Pas vraiment une destination touristique, le Kazakhstan. Gouverné depuis 21 ans par le dictateur Noursoultan Nazarbayev, le pays vit sous un régime autoritaire.
Mais cette facette a été laissée de côté par CNN, qui s'est rendue sur place pour une série de 9 reportages courts, aux allures de films promotionnels. Parmi les sujets abordés par la chaîne américaine, la richesse du sous-sol kazakh, qui regorge d'hydrocarbures et de minerais, mais aussi le développement de la capitale, Astana. Les journalistes louent un pays ouvert sur l'extérieur et surtout, propice aux investissements étrangers... caractérisés dans ce reportage par l'implantation d'Eurocopter |
Autre facette du Kazakhstan explorée par CNN, son potentiel touristique.
Ce pays d'Asie centrale, voisin de la Russie et de la Chine possède des massifs montagneux, propices au développement des sports d'hiver.
CNN se penche ainsi sur une station qui n'a "rien à envier" à celles que l'on peut retrouver en Europe ou aux Etats-Unis.

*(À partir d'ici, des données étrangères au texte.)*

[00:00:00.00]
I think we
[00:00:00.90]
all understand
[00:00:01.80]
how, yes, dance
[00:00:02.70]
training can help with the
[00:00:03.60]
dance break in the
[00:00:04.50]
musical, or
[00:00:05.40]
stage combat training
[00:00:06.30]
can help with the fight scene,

Surpris par le travail de CNN, le mensuel américain The Atlantic a cherché à en savoir plus sur les coulisses de ces reportages. A la lecture des certains papiers publié sur le site de la chaîne en marge des vidéos, un détail a alerté les journalistes : "Vous remarquerez peut-être un avertissement au bas des articles :«La série Eye On diffusée par CNN est souvent parrainée par les pays que nous visitons. Pour autant, nous conservons un contrôle total sur la partie éditoriale de ces reportages.»" Dans le même temps, les vidéos sont compilées sur une page web qui, à travers articles et infographies, présente le Kazakhstan sous tous ses aspects, à l'exception bien sûr de l'absence de démocratie.

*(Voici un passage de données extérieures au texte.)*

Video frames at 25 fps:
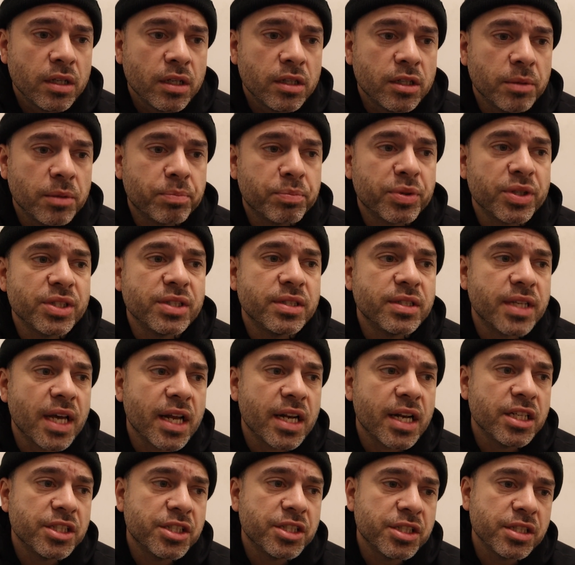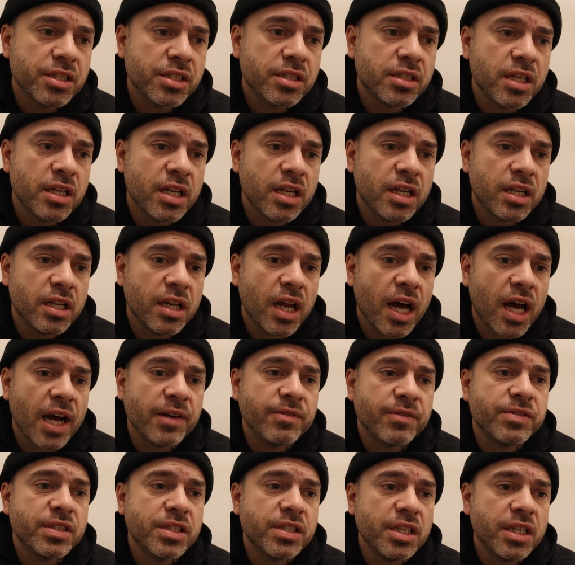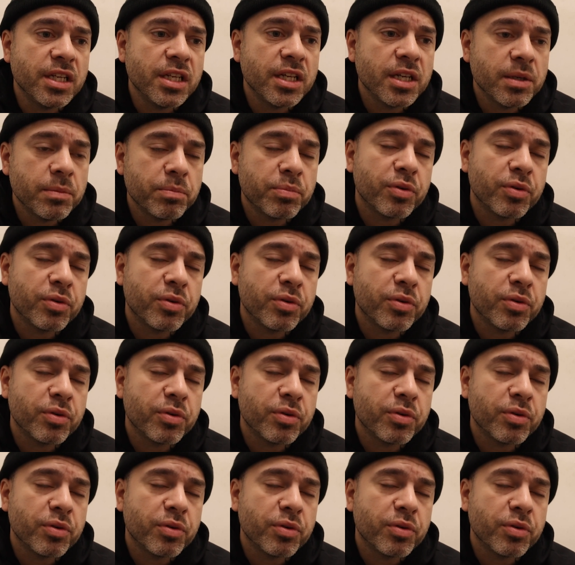the percentages that I've seen himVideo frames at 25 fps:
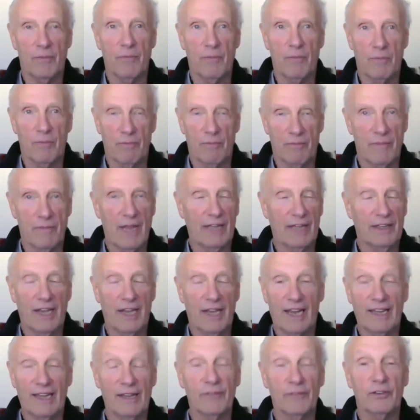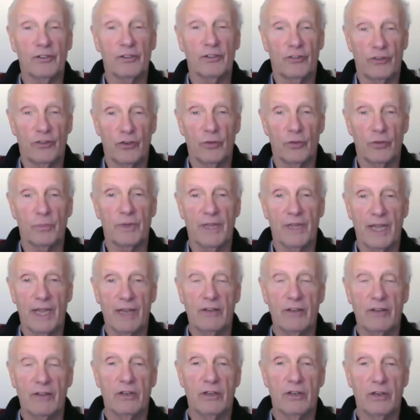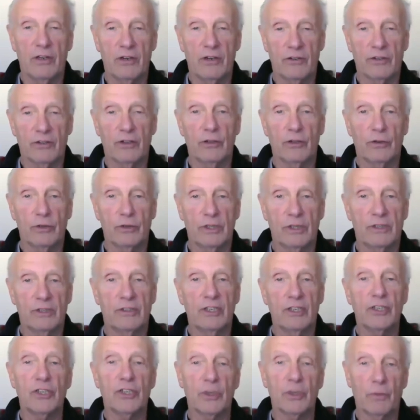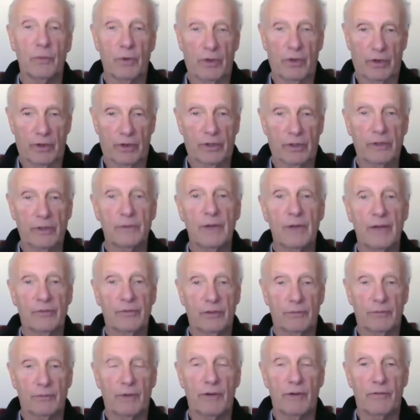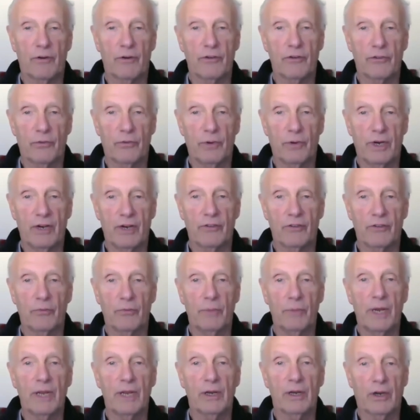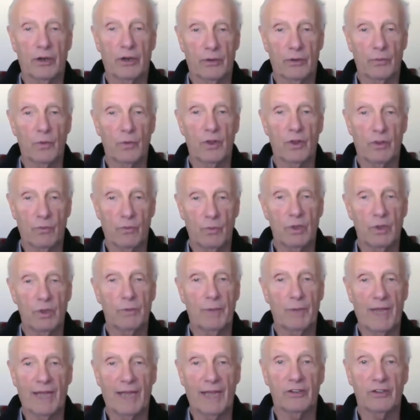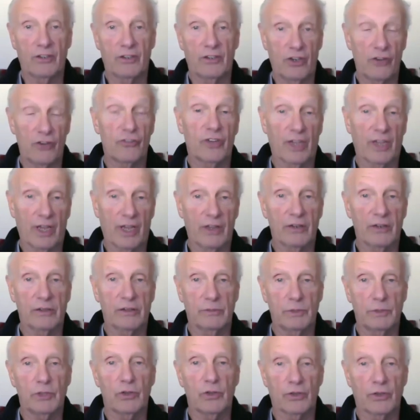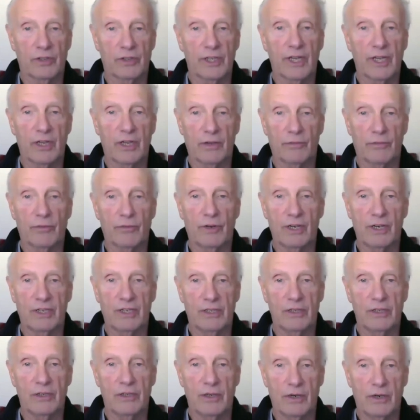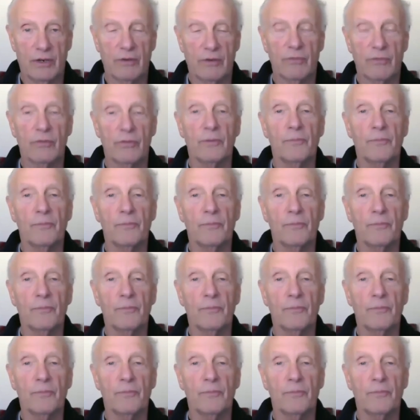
Not that I left Continuum, but the 18 years included teaching with her. After my first 3 years of meeting her, we began to teach together, and we taught together for 18 years.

On remarque la bannière publicitaire en haut de la page, qui fait la promotion de la candidature kazakh pour l'expo internationale de 2017
Aucun chiffre n'est dévoilé, mais le "partenariat" évoqué par CNN est assuré par une entreprise locale, Samruk-Kazyna, et le "forum économique d'Astana". "Samruk-Kazyna est une holding gérée par l'Etat qui gère des actifs et des ressources nationales d'une valeur de plusieurs dizaines de milliards de dollars", indique The Atlantic.
Vus les sujets abordés par la chaîne - le commerce kazakh et les nombreuses ressources du pays - on peut raisonnablement penser que le partenariat a été effectué contre monnaie sonnante et trébuchante.
Autre indice relatif à l'indépendance éditoriale toute relative de la chaîne : le magazine souligne les liens étroits entre certains intervenants des vidéos et le pouvoir en place. L'économiste Darmen Sadvakasov, interrogé par CNN, a par exemple dirigé un cabinet proche du président, au moins jusqu'en octobre dernier. Même cas de figure pour un "expert dans le domaine de l'énergie", qui loue le travail du gouvernement en la matière. Après quelques recherches, il s'avère que l'homme est employé par une association de scientifiques, dirigée par... le président kazakh lui-même. Surpris par les conflits d'indérêts dans ces reportages, le journaliste de The Atlantic glisse une comparaison : "Imaginez si CNN avait interviewé Peter Orszag, directeur entre 2009 et 2010 du bureau de gestion du budget auprès de Barack Obama. On lui poserait alors des questions comme à un simple économiste pour évaluer la politique économique du président américain." Le parallèle a de quoi interpeller. Interrogé par The Atlantic, un porte-parole de CNN a assuré que les interviews avaient été organisées par l'équipe éditoriale de CNN International.
Il faut tout de même souligner qu'avant cette série de reportages vidéo, le site de CNN avait consacré un article plus critique au régime kazakh, en décembre 2011. Il faisait état des violences policières envers des manifestants, relayées entre autres par l'association Human Right Watch. Depuis, les opérations de com' menées par le gouvernement ont manifestement porté leurs fruits. Selon The Atlantic, le régime emploie quatre agences de relations publiques, dont celle de Tony Blair.